= James Smurthwaite =

English cricketer

James Smurthwaite (17 October 1916 - 20 October 1989) was an English first-class cricketer, who played seven matches for Yorkshire County Cricket Club in 1938 and 1939.

Born in North Ormesby, Middlesbrough, Yorkshire, England, Smurthwaite was a fast-medium swing bowler, who could also bowl medium-pace off-breaks. He was a successful bowler for Guisborough in the North Yorkshire and South Durham Cricket League before appearing for Yorkshire. In his first first-class match, in 1938, Yorkshire declared and won by an innings, and Smurthwaite neither batted nor bowled; it was his only County Championship match of the season.

He is most noted for a spell against Derbyshire at Bramall Lane in June 1939, when he and Frank Smailes routed Derbyshire for 20 on a rain-affected pitch. Smurthwaite took five wickets for seven runs, in only four eight-ball overs. This was not the start of a famous career, however, and he was omitted from the team for the next match to make way for Yorkshire's returning Test players. He went back to the Yorkshire Second XI in the Minor Counties Cricket Championship, for whom he took 36 wickets at 12.94 that year.
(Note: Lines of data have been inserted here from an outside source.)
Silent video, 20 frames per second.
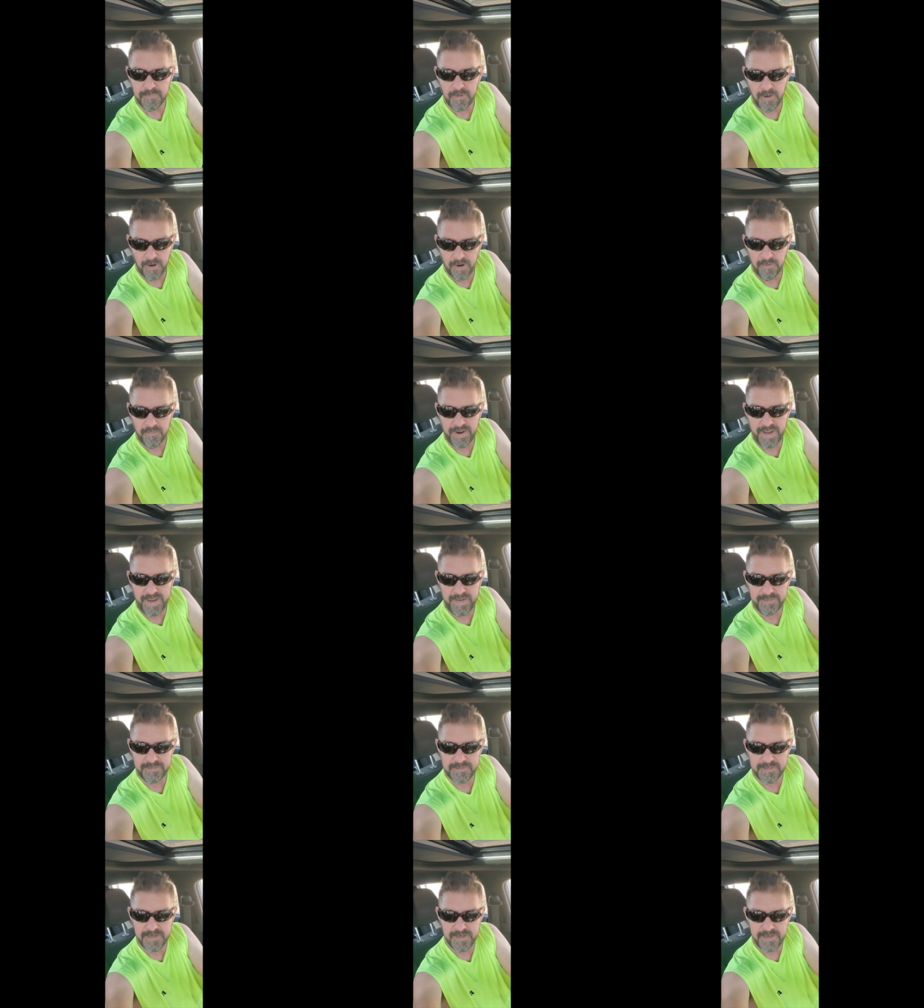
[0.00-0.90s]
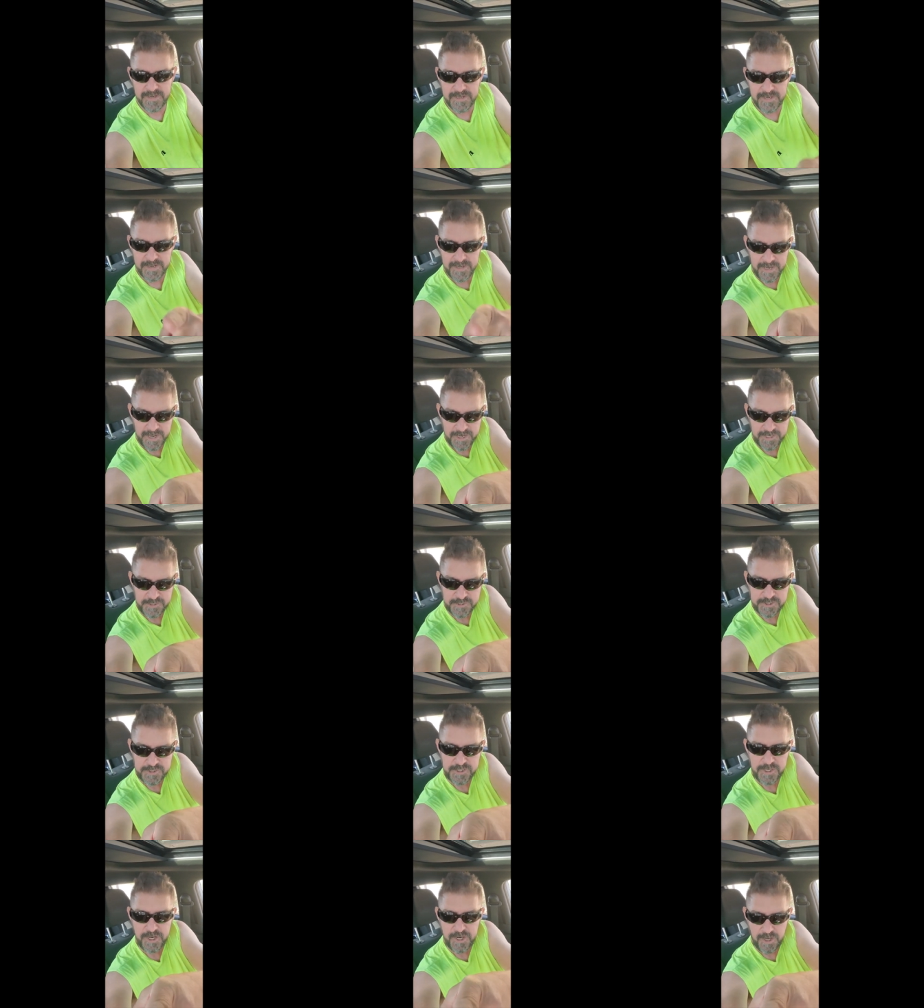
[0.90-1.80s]
All right? In,
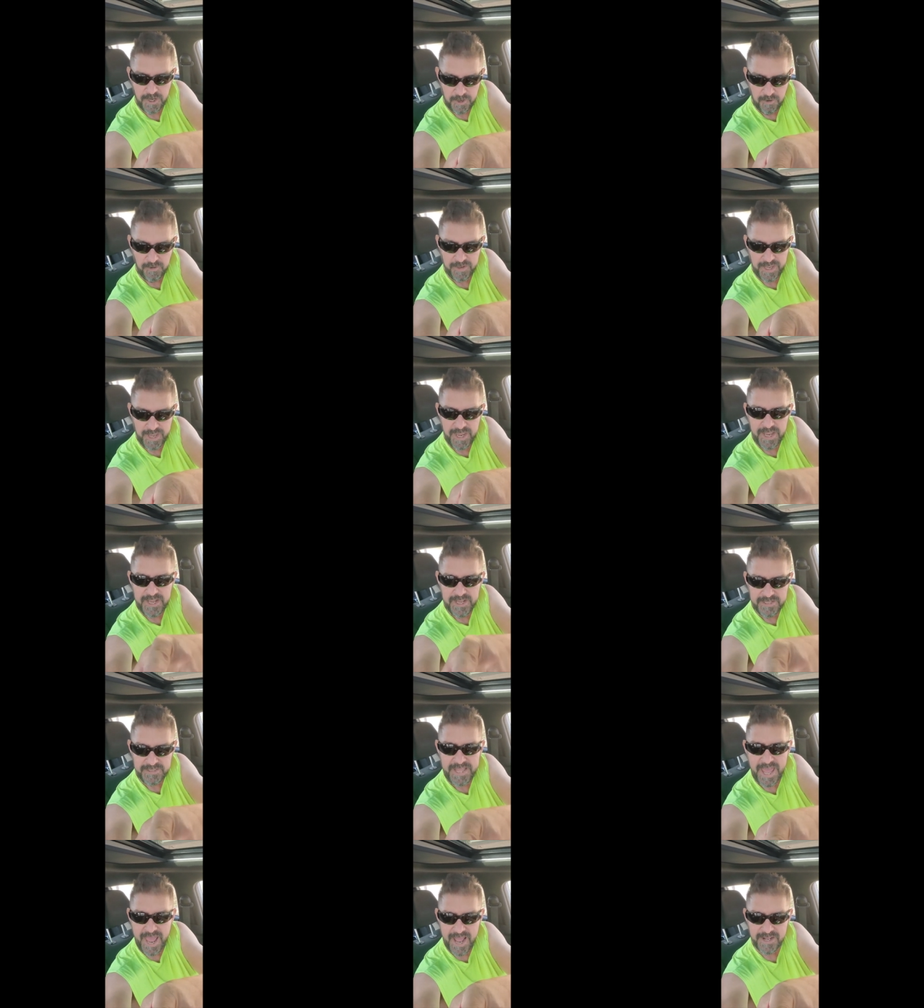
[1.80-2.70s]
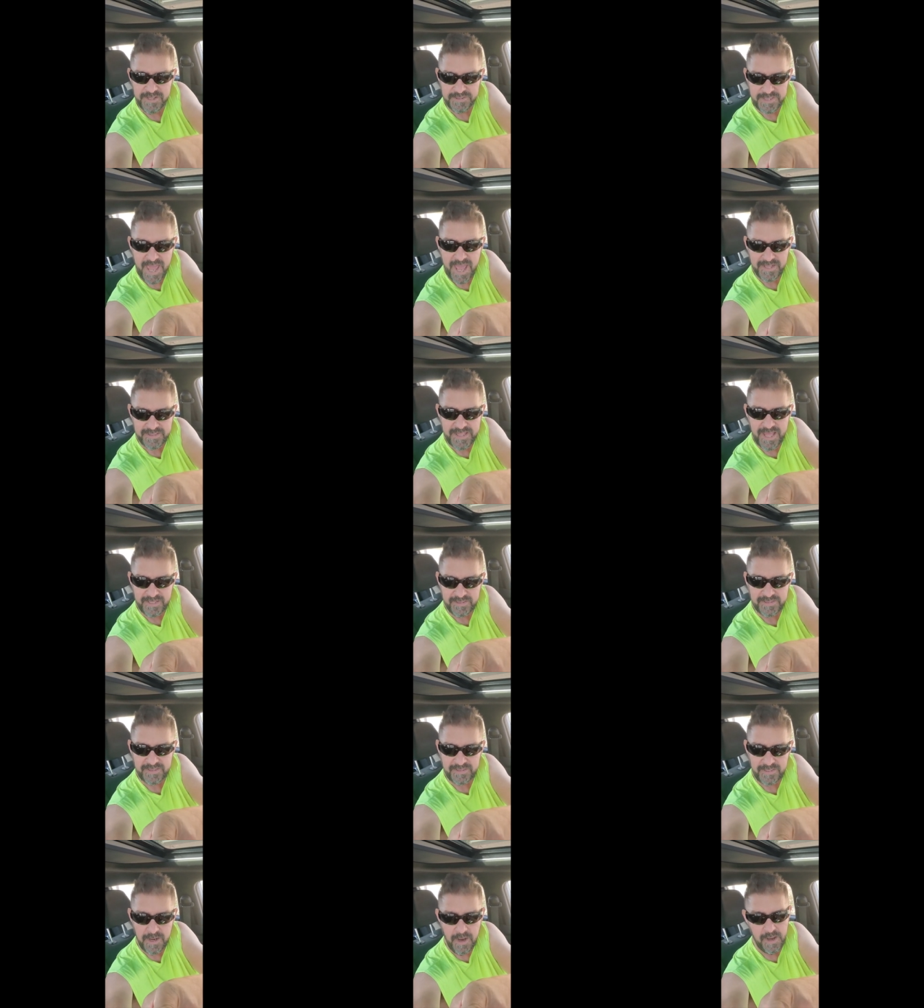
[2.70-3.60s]
okay? That, that, that,
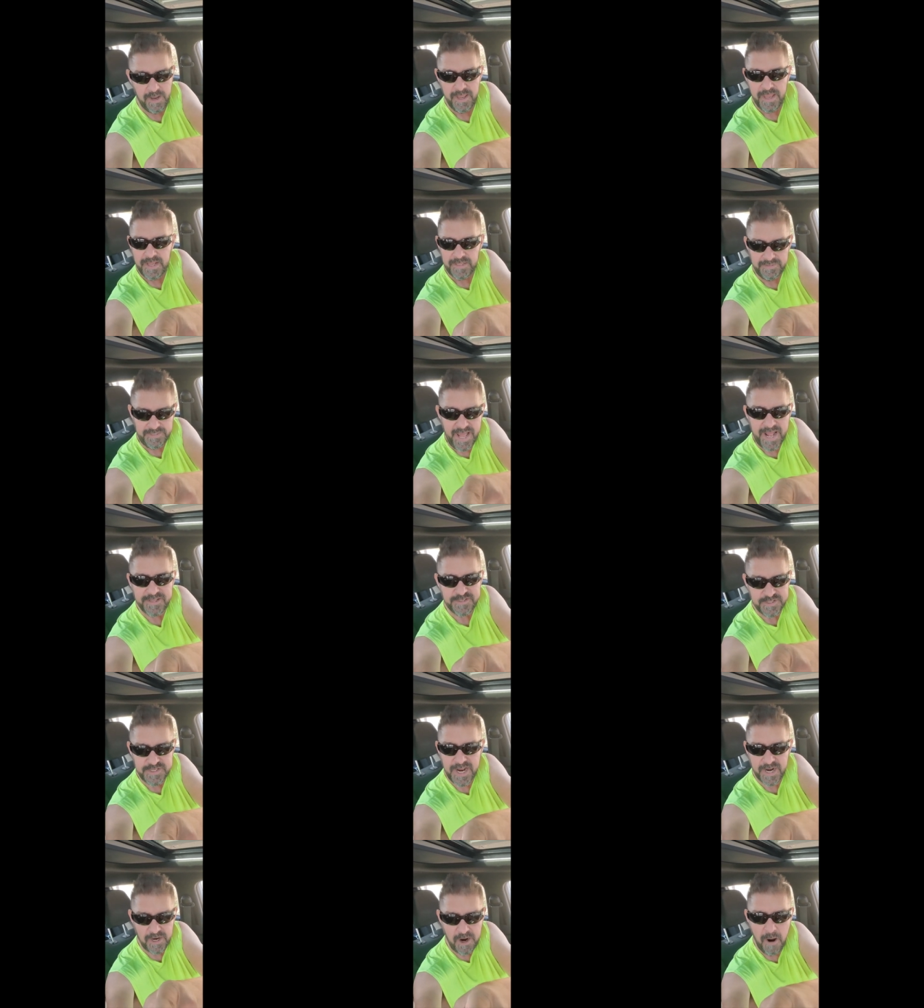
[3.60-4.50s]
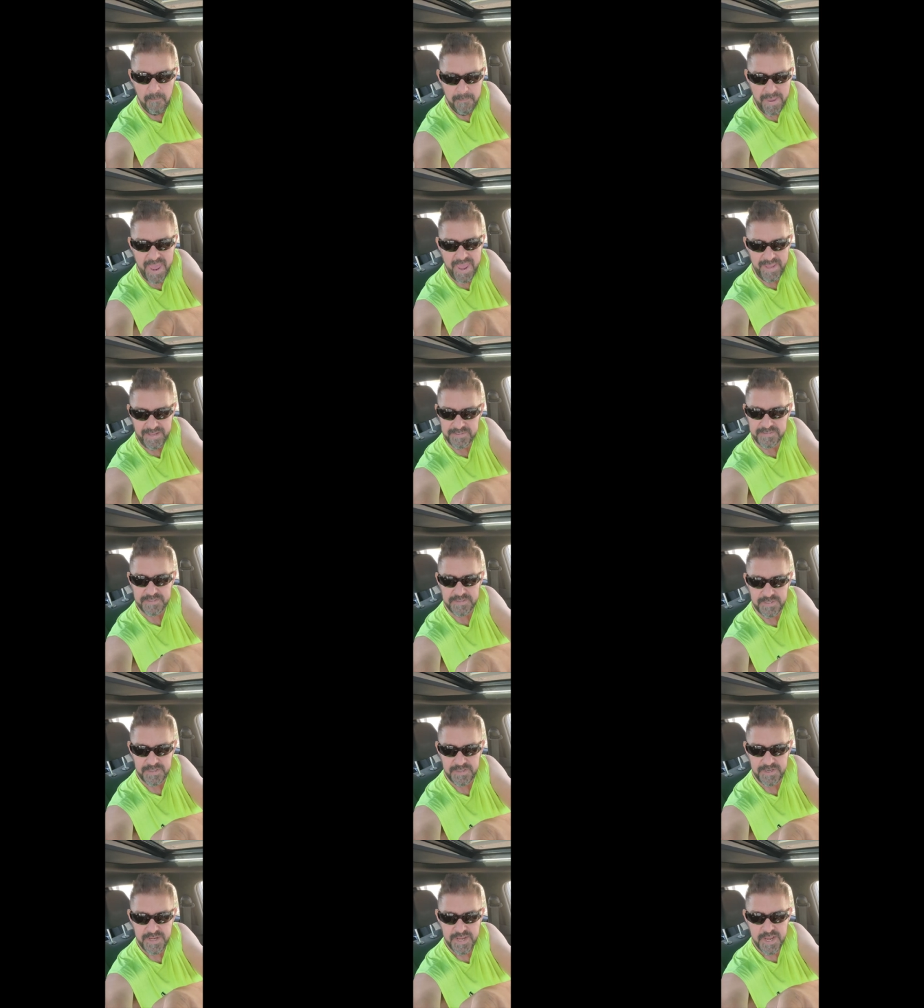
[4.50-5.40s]
that's the
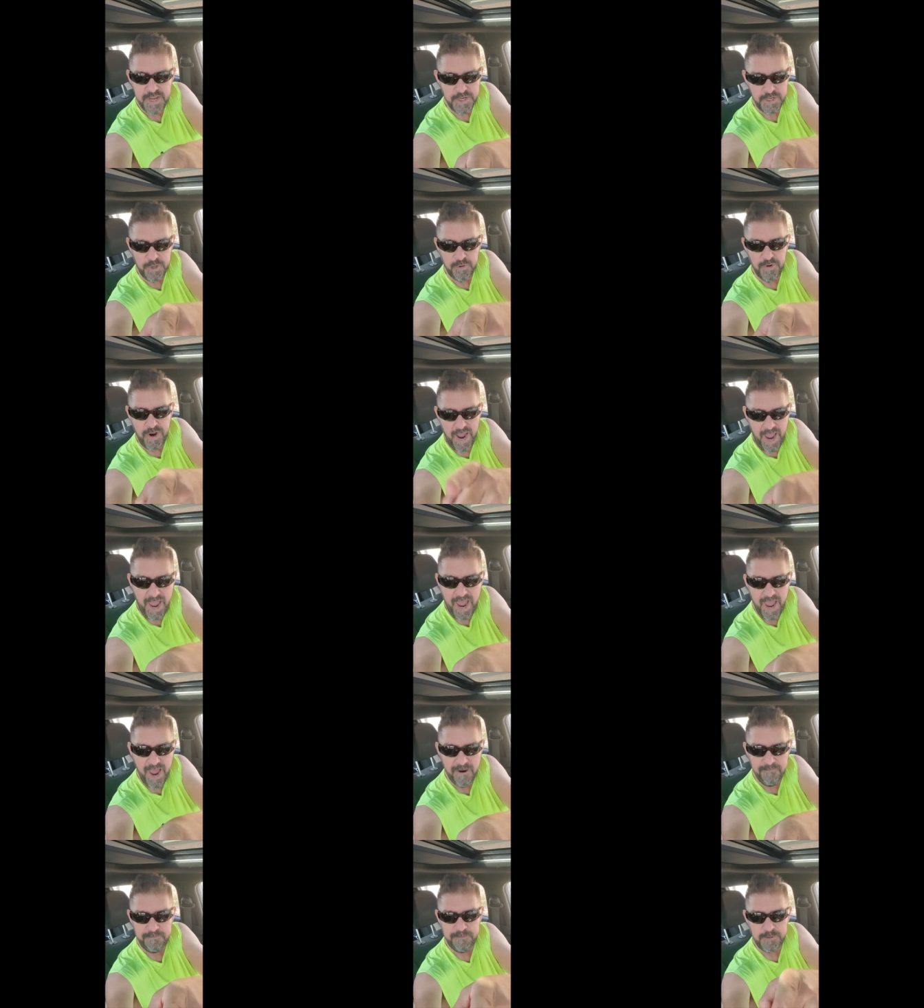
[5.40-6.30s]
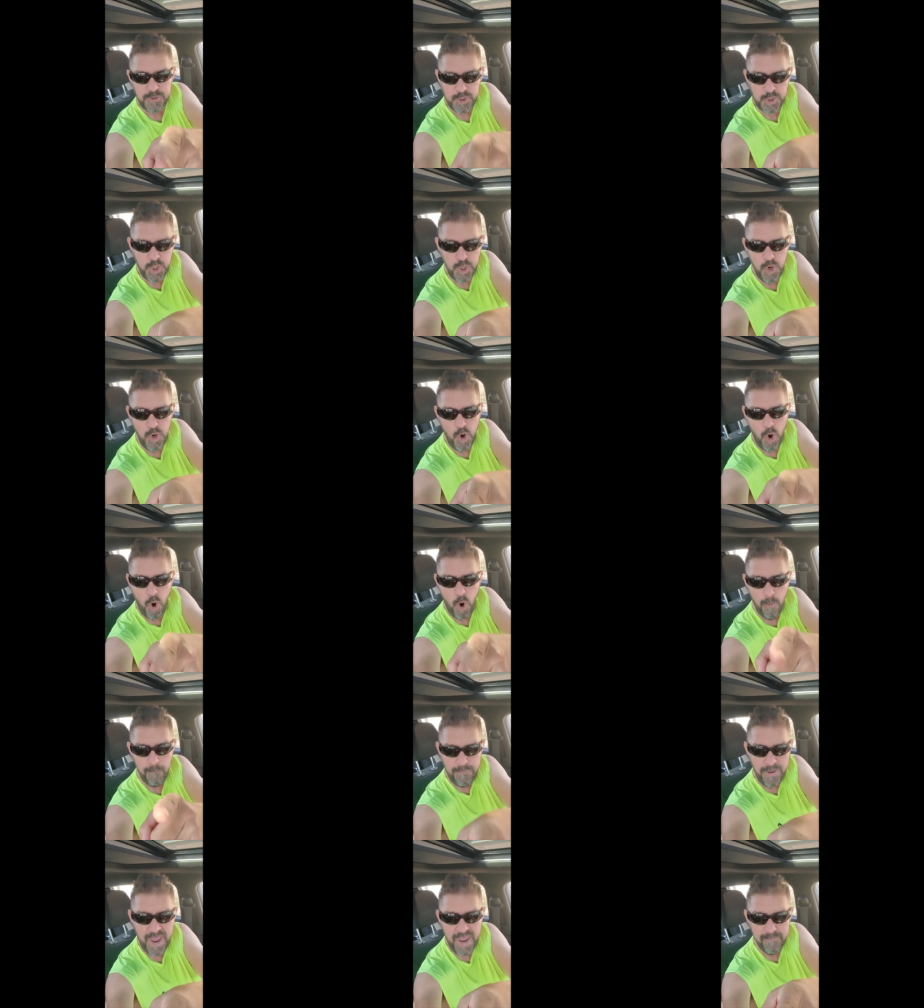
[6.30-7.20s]
command. You have to
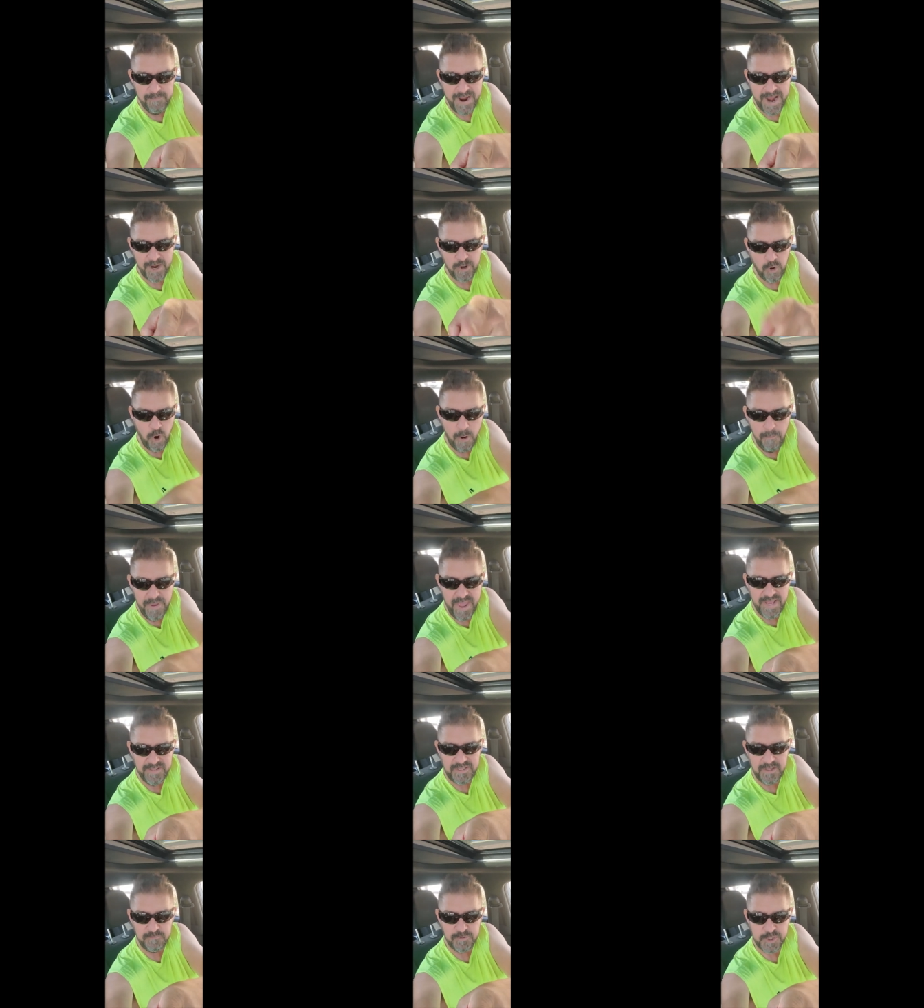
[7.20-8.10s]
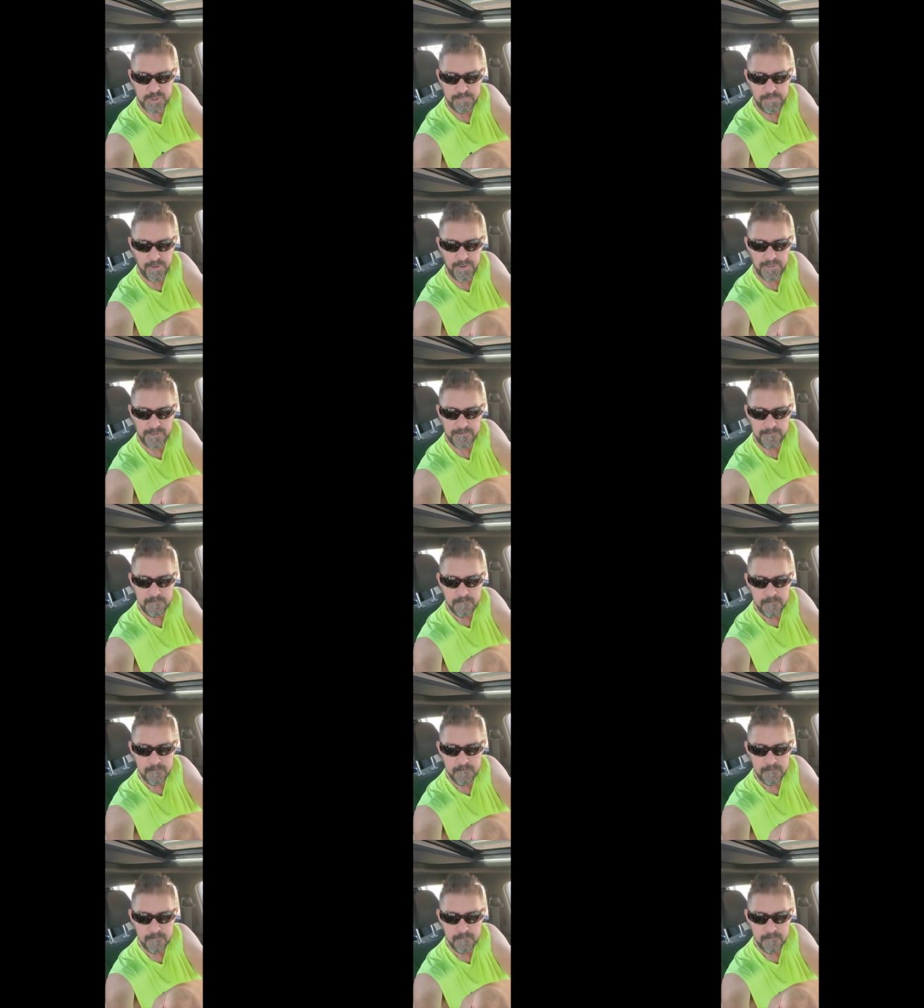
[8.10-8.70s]
obey my command, evil spirit.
His hopes of further first-class cricket were dashed by the onset of World War II and the loss of the tip of a finger on his bowling hand. He played as a professional in the North Yorkshire and South Durham League for many years after the war.

In all first-class games, Smurthwaite scored 29 runs, with a best of 20 not out against Worcestershire, and took 12 wickets at 19.75.

He worked as an engineer with ICI, and lived with his wife Lynn in their home in Hutton Lane, Guisborough. He died in October 1989 in North Ormesby.